Les propos du porte-parole de la droite néolibérale provoquent un tollé

 Les propos du porte-parole de la droite néolibérale provoquent un tollé

Walid Sfar


Un statut du porte-parole de l’un des partis de la coalition au pouvoir, Afek Tounes, ont déclenché une vague d’indignation sur la toile. Face à la crise, Walid Sfar appelle de ses vœux l’instauration d’une « dictature républicaine » d’une année renouvelable…




 


Lundi soir 4 juillet, Walid Sfar (36 ans) postait sur Facebook le statut suivant :


 


« Notre plus grande priorité en Tunisie est de rétablir la force de la loi et sauver ce qui reste de l'état. Pour ça, Je pense que nous devons adopter la solution romaine : la dictature républicaine.


"Dictateur: (dictàtôris, ôris) est, durant la république romaine, un magistrat extraordinaire qui détient les pleins pouvoirs (imperium) pour un mandat qui ne peut, à l'origine, excéder six mois.


Les Romains l'instaurèrent dès la première décennie de la République pour gérer une situation d'urgence le plus efficacement possible, après un désastre militaire ou durant une crise politique interne par exemple. Le dictateur est nommé par un des deux consuls en exercice après que le Sénat a approuvé le principe de la dictature.


Les deux missions du dictateur, d'ordre civil et militaire, revêtent la même importance aux yeux des Romains." Wikipedia


Conclusion 1: En république, la dictature est un outil parfois nécessaire à la démocratie pour rétablir l'ordre en période de chaos à condition de mettre les gardes fous nécessaires. Sans ordre, une démocratie ne peut être ni efficace ni effective.


Conclusion 2 : Comme nous vivons une situation comparable à celle décrite plus haut, nous pouvons et pour une période de 12 mois renouvelable une fois nommer un "dictatoris" au sens romain avec une seule et unique mission : Faire appliquer la loi ! »


 


Suicide politique en direct


Depuis, le jeune politicien a tenté une mise au point qui n’a pas suffi à calmer les esprits, en estimant que ses propos correspondent à « une réflexion personnelle » qui n'engagent que sa personne et « en aucun cas le parti » dans lequel il exerce des responsabilités. Or, cette distinction est généralement problématique lorsque l’on endosse le porte-parolat d’une quelconque institution.

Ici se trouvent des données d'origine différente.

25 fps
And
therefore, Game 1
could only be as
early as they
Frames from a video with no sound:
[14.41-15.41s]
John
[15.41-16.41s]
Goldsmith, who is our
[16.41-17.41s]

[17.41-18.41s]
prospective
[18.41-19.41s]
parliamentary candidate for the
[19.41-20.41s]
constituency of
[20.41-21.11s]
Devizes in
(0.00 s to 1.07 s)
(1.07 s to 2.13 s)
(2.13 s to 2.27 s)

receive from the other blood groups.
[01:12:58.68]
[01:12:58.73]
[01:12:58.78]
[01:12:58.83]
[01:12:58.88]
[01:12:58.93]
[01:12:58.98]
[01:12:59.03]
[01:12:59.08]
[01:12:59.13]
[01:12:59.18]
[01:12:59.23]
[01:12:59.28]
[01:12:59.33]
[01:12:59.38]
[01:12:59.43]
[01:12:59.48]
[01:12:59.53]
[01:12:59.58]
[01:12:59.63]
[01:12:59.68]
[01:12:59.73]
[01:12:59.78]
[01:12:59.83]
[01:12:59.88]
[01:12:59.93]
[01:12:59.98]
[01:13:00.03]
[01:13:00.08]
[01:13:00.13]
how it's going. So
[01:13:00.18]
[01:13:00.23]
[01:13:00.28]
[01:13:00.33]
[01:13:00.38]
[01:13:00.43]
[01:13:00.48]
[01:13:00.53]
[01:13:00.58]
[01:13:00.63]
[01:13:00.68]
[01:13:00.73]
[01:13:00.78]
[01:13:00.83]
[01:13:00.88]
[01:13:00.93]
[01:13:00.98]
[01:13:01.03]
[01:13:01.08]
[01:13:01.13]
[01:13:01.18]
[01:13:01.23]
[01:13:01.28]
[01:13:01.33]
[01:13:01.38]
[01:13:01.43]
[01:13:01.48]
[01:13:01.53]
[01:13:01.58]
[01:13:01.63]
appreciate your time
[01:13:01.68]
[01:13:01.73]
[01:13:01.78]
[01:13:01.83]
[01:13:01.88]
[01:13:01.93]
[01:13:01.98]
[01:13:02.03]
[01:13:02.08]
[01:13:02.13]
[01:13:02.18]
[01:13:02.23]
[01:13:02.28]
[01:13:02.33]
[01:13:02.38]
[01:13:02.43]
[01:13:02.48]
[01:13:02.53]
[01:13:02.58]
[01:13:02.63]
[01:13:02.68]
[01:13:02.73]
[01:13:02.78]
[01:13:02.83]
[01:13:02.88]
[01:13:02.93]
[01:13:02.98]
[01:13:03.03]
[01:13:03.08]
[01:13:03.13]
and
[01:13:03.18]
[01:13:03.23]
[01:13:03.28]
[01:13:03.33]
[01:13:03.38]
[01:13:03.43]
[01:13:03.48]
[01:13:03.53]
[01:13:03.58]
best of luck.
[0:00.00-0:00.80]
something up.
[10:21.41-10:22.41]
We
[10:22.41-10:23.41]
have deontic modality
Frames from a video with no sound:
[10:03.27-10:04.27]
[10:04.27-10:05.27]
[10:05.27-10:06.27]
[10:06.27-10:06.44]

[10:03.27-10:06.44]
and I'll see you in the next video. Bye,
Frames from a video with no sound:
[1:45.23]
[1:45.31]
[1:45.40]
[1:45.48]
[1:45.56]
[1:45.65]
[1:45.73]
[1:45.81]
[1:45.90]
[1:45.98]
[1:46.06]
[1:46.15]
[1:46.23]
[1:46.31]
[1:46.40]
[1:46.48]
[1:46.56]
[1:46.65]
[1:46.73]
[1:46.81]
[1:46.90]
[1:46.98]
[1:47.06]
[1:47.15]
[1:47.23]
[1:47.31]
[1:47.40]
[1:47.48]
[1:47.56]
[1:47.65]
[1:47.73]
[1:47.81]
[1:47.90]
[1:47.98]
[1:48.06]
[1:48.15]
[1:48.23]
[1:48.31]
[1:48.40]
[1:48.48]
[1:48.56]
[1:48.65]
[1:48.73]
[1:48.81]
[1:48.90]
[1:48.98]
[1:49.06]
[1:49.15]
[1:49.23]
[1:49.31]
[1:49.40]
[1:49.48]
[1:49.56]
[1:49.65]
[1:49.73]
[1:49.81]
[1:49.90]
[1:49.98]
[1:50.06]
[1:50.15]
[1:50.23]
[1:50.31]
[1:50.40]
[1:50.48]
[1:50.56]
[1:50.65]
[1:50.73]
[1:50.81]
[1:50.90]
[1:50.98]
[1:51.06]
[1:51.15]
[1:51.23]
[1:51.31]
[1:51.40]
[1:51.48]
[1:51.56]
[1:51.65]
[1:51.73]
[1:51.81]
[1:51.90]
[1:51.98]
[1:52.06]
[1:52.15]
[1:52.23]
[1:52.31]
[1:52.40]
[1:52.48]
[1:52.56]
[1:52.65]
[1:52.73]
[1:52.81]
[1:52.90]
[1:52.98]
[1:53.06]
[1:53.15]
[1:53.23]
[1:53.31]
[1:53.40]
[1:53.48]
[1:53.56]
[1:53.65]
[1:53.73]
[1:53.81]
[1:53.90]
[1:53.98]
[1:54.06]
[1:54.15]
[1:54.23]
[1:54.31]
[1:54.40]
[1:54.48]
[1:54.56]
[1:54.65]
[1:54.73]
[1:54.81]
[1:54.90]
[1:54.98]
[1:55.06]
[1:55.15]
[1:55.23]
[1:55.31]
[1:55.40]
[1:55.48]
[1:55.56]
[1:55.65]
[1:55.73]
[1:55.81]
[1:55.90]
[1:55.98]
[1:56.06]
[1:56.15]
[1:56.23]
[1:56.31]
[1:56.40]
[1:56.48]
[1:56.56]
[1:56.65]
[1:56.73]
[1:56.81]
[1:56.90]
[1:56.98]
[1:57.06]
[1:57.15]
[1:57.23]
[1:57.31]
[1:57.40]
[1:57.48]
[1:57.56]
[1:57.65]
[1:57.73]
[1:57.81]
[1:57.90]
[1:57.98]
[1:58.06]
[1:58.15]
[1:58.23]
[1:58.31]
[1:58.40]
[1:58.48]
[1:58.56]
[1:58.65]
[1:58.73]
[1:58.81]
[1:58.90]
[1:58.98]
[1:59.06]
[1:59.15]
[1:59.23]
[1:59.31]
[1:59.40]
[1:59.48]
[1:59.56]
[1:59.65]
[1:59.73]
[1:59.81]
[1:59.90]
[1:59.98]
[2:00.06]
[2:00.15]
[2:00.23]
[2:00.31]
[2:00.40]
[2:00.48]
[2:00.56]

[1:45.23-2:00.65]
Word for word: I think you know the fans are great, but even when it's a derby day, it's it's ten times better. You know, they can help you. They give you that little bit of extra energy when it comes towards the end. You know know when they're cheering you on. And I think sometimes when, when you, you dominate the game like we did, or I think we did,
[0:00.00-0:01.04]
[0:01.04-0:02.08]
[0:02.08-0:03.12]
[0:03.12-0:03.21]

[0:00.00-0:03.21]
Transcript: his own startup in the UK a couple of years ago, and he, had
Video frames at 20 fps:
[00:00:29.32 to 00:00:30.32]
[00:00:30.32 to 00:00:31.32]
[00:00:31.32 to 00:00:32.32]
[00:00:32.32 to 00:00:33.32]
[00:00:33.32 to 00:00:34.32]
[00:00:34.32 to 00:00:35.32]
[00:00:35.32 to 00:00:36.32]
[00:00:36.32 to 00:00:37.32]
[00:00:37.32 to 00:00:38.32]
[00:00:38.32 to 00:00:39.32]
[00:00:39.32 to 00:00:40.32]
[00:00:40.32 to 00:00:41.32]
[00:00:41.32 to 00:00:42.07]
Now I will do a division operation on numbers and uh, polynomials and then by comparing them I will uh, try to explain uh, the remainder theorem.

Sur Twitter, ses propos sont devenus « the talk of the town ». Dans l’avalanche de commentaires suscités par le statut (près de 200 en moins de 24 heures), un vif débat s’est engagé. « Depuis quelques semaines, je regrette chaque jour d'avoir voté pour Afek. Mais là, là, j'ai carrément envie de me jeter par la fenêtre.Je pense qu'il est important de lire le discours sur la servitude volontaire d'Etienne de la Boétie », s’indigne ainsi l’activiste et ancienne présidente de l’ONG Bawsala Amira Yahyaoui.


« Tu as tout a fait raison. La preuve : le monde arabe est géré par des "Dictateurs (dictator, -oris)" qui renouvellent leur mandat pour faire respecter la loi », ironise Kamel Tlili.


D’autres internautes, plus facétieux encore, ont détourné des portraits de Julius César, « candidat Afek circonscription Italie 1 ».  


 


La nouvelle et décomplexée droite tunisienne


Sur une note plus sérieuse, dans un pays marqué par plus d’un demi-siècle de dictature, il n’est pas étonnant que les propos de Sfar mettent en émoi une partie des Tunisiens. La prévalence des réactions de rejet constitue en revanche plutôt une agréable surprise : elle révèle une jeune génération aussi vigilante que mature, immunisée, qui sans nécessairement conceptualiser les relents autoritaires de la néo droite éprouve une aversion viscérale à l’égard de toute forme de tutelle.


Fin 2014, le parti Afek Tounes, réputé être celui de l’«ATUGE » et des compétences des grandes écoles, avait déjà appelé à voter Béji Caïd Essebsi lors de la présidentielle, ce qui avait résulté en quelques démissions parmi les cadres du parti. En porte-à-faux par rapport à l’esprit de la nouvelle Constitution, aujourd’hui la présidence de la République est en passe de concentrer toutes sortes de pouvoirs.  


Encore en pleine genèse, le paysage politique tunisien s’éclaircit peu à peu. Sociétalement progressiste, mais fiscalement conservatrice, la droite moderniste tunisienne conserve de façon classique une attitude favorable à l’ordre et « la loi », sans en remettre en question le caractère juste ou injuste, notamment dans son soutien au projet de loi de réconciliation économique.     


Quant aux réseaux sociaux, comme on dit outre-Atlantique, they will make you or break you.